Я хочу создать массив с неравномерно распределенными значениями. Расстояние должно определяться суперпозицией (например) двух нормальных распределений с разными средними значениями и значениями ширины. Для одиночного (нормального) дистрибутива мне удалось получить то, что я хочу с помощью этого поста: python, взвешенный linspace
Используя этот код:
import numpy as np
import matplotlib.pyplot as plt
from scipy import stats
dist = stats.norm(loc=1.2, scale=0.6)
bounds = dist.cdf([0, 2])
pp = np.linspace(*bounds, num=21)
vals = dist.ppf(pp)
plt.plot(vals, [1]*vals.size, 'o')
plt.show()
Я получаю результат, который хочу для одного дистрибутива:
Однако мне нужно то же самое для суперпозиции двух нормальных распределений, например:
dist1 = stats.norm(loc=3, scale=2)
dist2 = stats.norm(loc=1.2, scale=0.6)
Вот как выглядит гистограмма наложенных распределений:
В качестве временного решения я создал массивы для каждого дистрибутива отдельно и добавил их вместе. Однако это не совсем то, что я хочу, потому что добавление двух отдельных массивов приводит к колебаниям размера шага между добавленными массивами (например, может случиться так, что два значения из двух разных (отдельных) массивов почти или точно идентичны).

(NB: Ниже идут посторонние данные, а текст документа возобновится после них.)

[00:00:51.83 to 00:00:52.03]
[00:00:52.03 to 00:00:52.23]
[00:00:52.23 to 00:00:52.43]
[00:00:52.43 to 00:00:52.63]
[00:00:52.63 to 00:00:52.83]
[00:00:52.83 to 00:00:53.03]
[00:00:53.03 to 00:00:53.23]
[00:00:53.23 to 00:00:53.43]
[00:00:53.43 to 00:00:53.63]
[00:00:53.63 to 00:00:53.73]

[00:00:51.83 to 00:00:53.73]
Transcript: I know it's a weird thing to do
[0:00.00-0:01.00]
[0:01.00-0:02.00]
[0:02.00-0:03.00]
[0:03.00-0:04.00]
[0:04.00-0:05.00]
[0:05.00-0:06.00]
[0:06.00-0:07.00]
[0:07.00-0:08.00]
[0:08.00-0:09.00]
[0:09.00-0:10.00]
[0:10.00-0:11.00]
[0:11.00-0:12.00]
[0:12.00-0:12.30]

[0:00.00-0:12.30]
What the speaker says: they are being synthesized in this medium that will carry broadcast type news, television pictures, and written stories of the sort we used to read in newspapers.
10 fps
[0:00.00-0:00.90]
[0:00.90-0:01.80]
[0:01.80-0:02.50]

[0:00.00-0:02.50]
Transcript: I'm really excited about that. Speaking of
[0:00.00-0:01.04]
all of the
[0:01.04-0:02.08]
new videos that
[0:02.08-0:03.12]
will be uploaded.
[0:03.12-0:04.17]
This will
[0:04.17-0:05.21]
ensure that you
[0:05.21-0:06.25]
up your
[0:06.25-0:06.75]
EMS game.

Я также попытался определить новый дистрибутив, который наследуется от класса rv_continuous
от класса scipy.stats
, но мне не удалось реализовать два разных параметра среднего/ширины.
Я почти уверен, что это должно работать, добавляя отдельные функции плотности вероятности, но, к сожалению, я также потерпел неудачу с этим подходом.
Заранее спасибо за любую помощь и/или комментарий!
Вы можете создать подкласс rv_continuous
и предоставить PDF-файл, который является средним значением двух заданных PDF-файлов.
import matplotlib.pyplot as plt
import numpy as np
from scipy import stats
class sum_gaussians_gen(stats.rv_continuous):
def _pdf(self, x):
return (stats.norm.pdf(x, loc=3, scale=2) + stats.norm.pdf(x, loc=1.2, scale=0.6)) / 2
dist = sum_gaussians_gen()
bounds = dist.cdf([0, 7])
pp = np.linspace(*bounds, num=21)
vals = dist.ppf(pp)
plt.plot(vals, [0.5] * vals.size, 'o')
xs = np.linspace(0, 7, 500)
plt.plot(xs, dist.pdf(xs))
plt.ylim(ymin=0)
plt.show()
спасибо за ваш ответ кстати. Мне очень помог! Для подобного приложения мне нужно получить случайные числа из такого распределения. К сожалению, использование dist.rvs(size=n)
для этого ОЧЕНЬ медленно. Я создал новый вопрос для этого Ускорить рисование случайных значений из наложенных усеченных нормальных распределений и подумал, что вы могли бы помочь и здесь? Еще раз спасибо!
Когда вы говорите «сложили их вместе», вы имели в виду добавление массивов numpy или их наложение, например, так vals = np.array(list(dist1.ppf(pp)) + list(dist2.ppf(pp)))? Кажется, это то, что вы ищете (при необходимости можно добавить обработку идентичных записей)?